Over a decade ago, 9/11 brought terrorism into households worldwide through their television sets. It inaugurated a decade where both a media and military war were launched on a pervasive ideology of terror, as terrorism is an integral part of radical Islam’s ideology, not just a mere tool. Superficially, the West seems to have won—Bin Ladin has been killed, Taliban leaders are on the run, and Al-Qaeda leader Awlaqi assassinated—but what is missing is a realistic understanding of the Middle East and, perhaps more alarmingly, a true understanding of the fatal flaw of American foreign policy.
The Middle East has been misinterpreted by the West since time in memoriam, and this fundamental flaw in Western understanding continues until today. The Arab Spring, portrayed by many as a spontaneous spread of democracy throughout the region, continues this tradition. The reality is that the Middle East is becoming more dangerous, not less, and Israel is facing a situation reminiscent of pre-1967.
As dictators fall in the Middle East in the light of popular descent, the fatal flaw in American foreign policy has become apparent. Somebody has noticed the metaphoric elephant in the lounge. The danger in the Arab world is the freedom of expression. Part of this “democratic,” freer expression is their hatred of the West and of Israel. As Prime Minister Benjamin Netanyahu once noted: Radical Islam does not hate America because of Israel; they hate Israel because they are reminded of America.
Arab Spring’s Players
As the Arab Spring becomes winter, storm clouds are emerging. Those who fought for the overthrow of Western-supported dictators are increasingly anti- Western. If radical Islam does not encourage them to hate the West, half a decade of American foreign policy will.
In Egypt, the pro-Western military oligarchy, still supported by the USA, unsuccessfully protected the Israeli embassy as it was ransacked by the masses in September. The Israeli diplomatic staff had to be rescued in scenes reminiscent of US embassy in Tehran in 1979. What’s more, Israel is now faced with a very real security threat from the terrorist infiltration from the Sinai. Egyptian elections could lead to a victory of the radical Islamic Brotherhood. No wonder Hamas’s leader Kahled Mashaal has considered moving their headquarters to Cairo.

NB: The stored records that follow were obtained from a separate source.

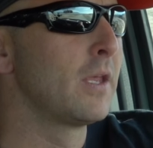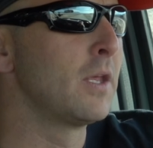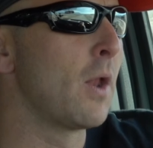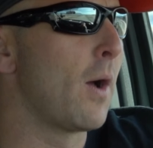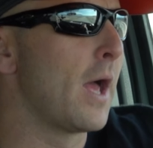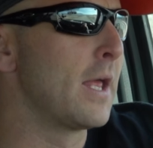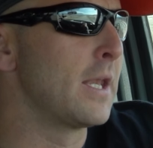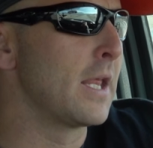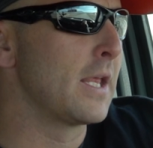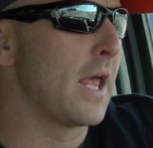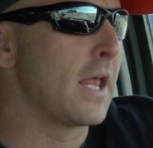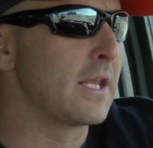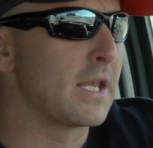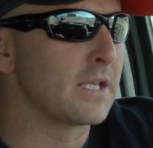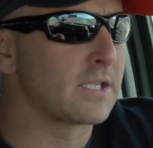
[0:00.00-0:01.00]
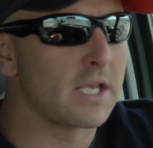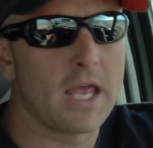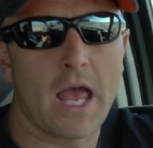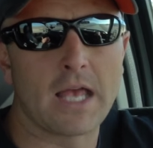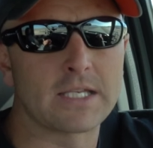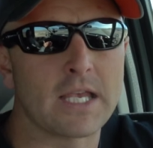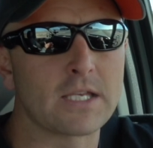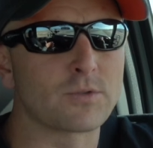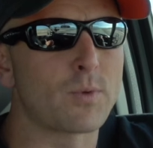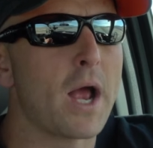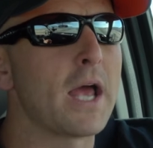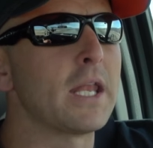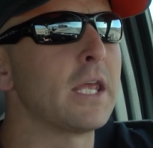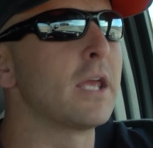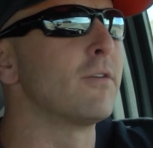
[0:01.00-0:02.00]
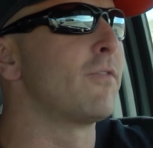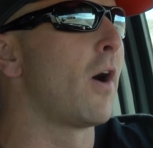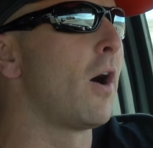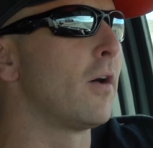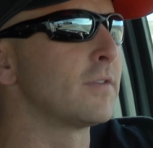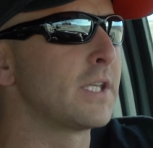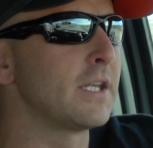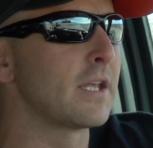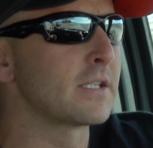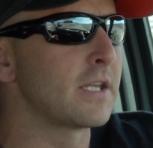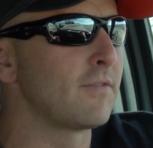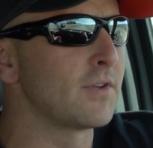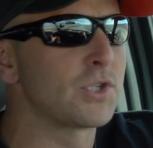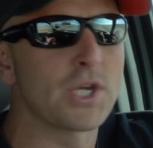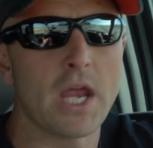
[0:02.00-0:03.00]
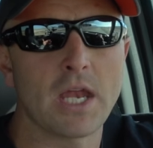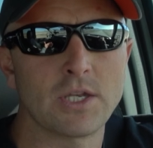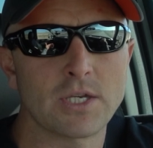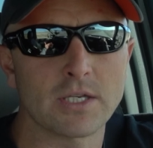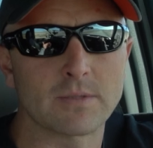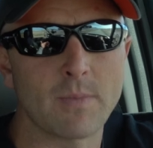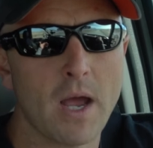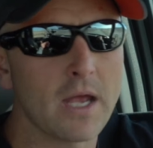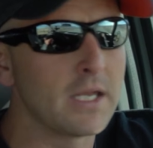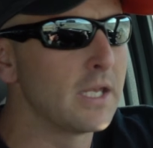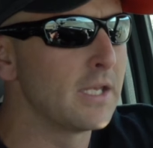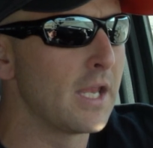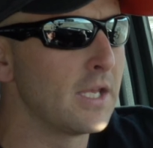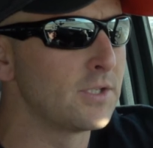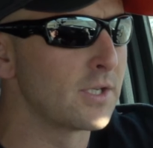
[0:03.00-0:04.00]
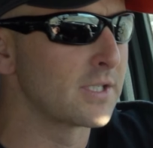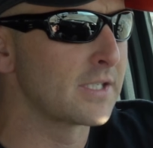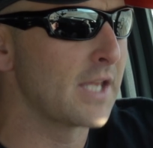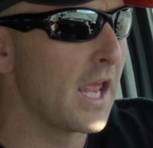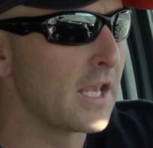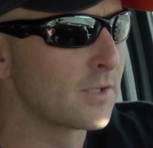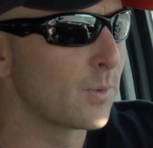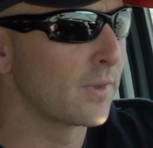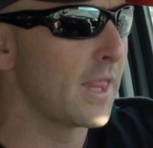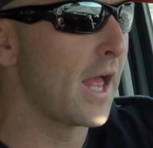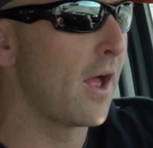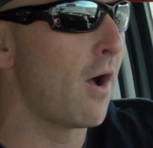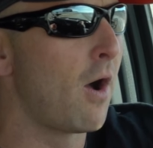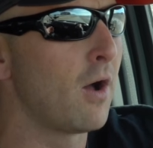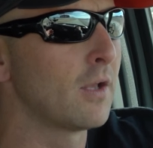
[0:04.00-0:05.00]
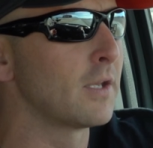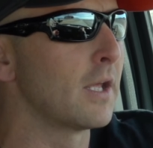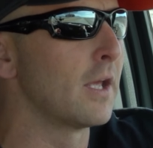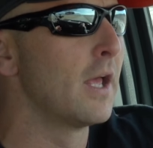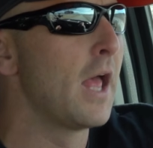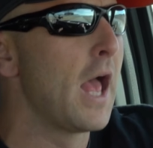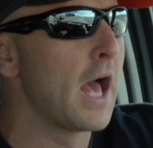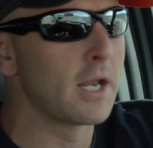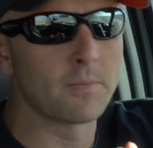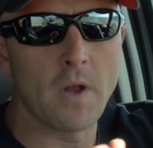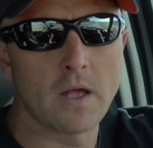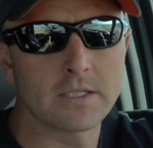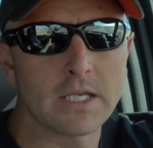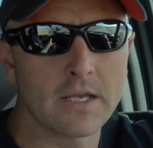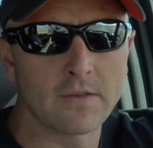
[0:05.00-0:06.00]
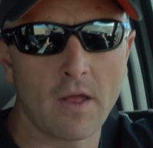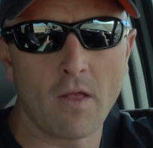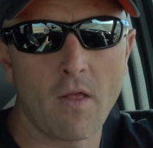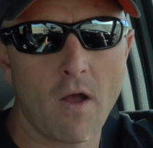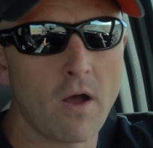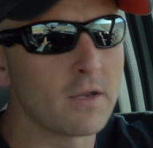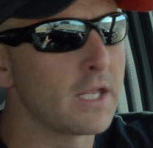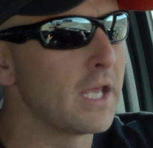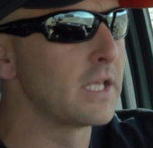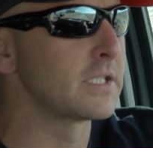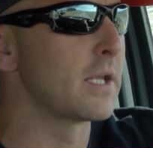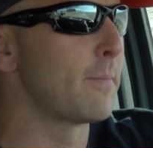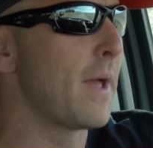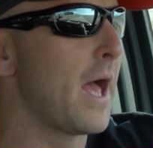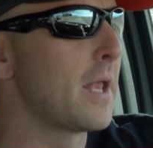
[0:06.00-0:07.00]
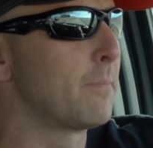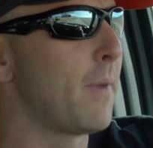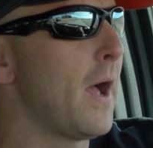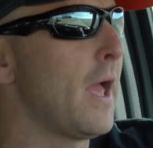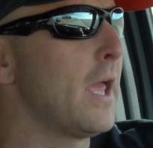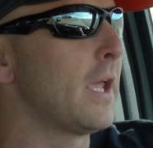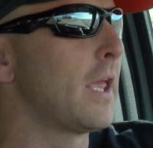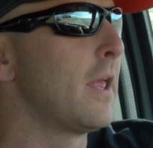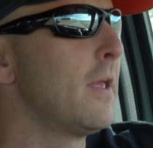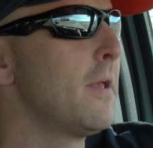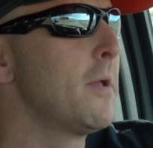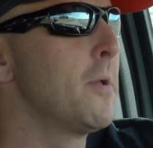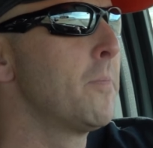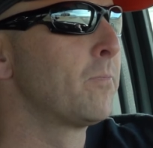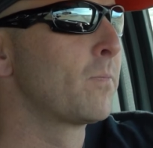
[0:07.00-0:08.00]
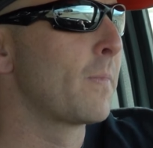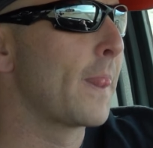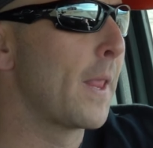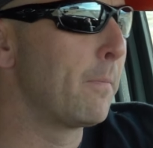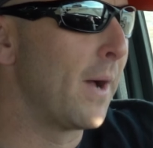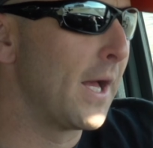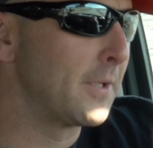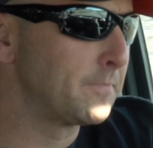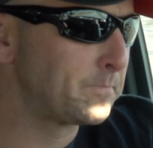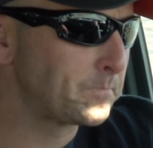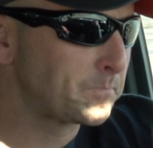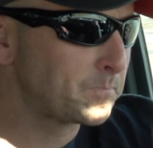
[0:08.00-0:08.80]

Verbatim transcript: you know and, and as, as his riding evolves he doesn't even change his mind he, he just stays with that honda and i'm not saying the honda isn't a bad bike but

In Libya, Gaddafi is now dead, but who are the rebels the West has been supporting? US Secretary of State Clinton has declared that the US recognizes the Transitional National Council headed by Mustafa Abdul Jalil as the legitimate leadership of Libya. Yet Abdelhakim Belhadj, who is now one of the most important rebels in Libya, is a former jihadist and was arrested by the CIA in 2004. Meanwhile weapons from Libya are increasingly finding their way to Gaza.
In Lebanon, Hizbullah, a radical Shiite group backed by Iran, effectively controls the country since their assassination of the country’s former Prime Minister Hariri in 2005. In the theater of the absurd, Lebanon chaired the Security Council of the UN in September when the application for Palestinian statehood was presented, and North Korea chaired the UN conference on disarmament. Hizbullah’s missiles threaten Israel today. Many believe another war between Israel and Hizbullah is not a matter of if, but a question of when.
Perhaps more optimistically, Hizbullah is beginning to feel pressure for its support of the Assad regime in Syria. Assad’s regime is Alawite, but much of his army is predominantly Sunni. The logic of Hizbullah’s leader Hassan Nasrallah’s insistence on supporting Assad’s massacre of many Shiites is beginning to be questioned by some of the organization’s followers. The Syrian government continues to kill its own people relentlessly. Opposition leaders estimate over 4,000 Syrians have been killed. At the time of this writing, it is unclear what the nature of the opposition is.
Israel is increasingly concerned with what will happen prior to the inevitable collapse of the Assad regime. Nervously Israel wonders whether Assad will seek to divert attention from his inevitable demise by inciting Syrian–Israeli attention in the Golan Heights.
Turkey seeks to fill the power vacuum left by Syria in the region and never misses an opportunity to lambast Israel. The latest threat has been to escort Palestinian-supporting ships on the way to Gaza with Turkish naval vessels.
God’s Blessing Needed
The sands of the Middle East are shifting in a storm of global proportion. If a Palestinian state is created, Israel would break God’s covenant with the Jewish people. It would be left 17 kilometers wide (10.5 miles) in a world that has never been less certain. If a Palestinian state is not created, Israel faces 3.2 million Palestinians seeking independence. Perhaps readers will understand the prayer that the Jewish people recite each week in synagogues worldwide:
“Our Father in Heaven, Rock and Redeemer of the people Israel; bless the State of Israel, with its promise of redemption. Shield it with Your love; spread over it the shelter of Your peace. Guide its leaders and advisors with Your light and Your truth. Help them with Your good counsel. Strengthen the hands of those who defend our Holy Land. Deliver them; crown their efforts with triumph. Bless the land with peace, and its inhabitants with lasting joy. And let us say: Amen.”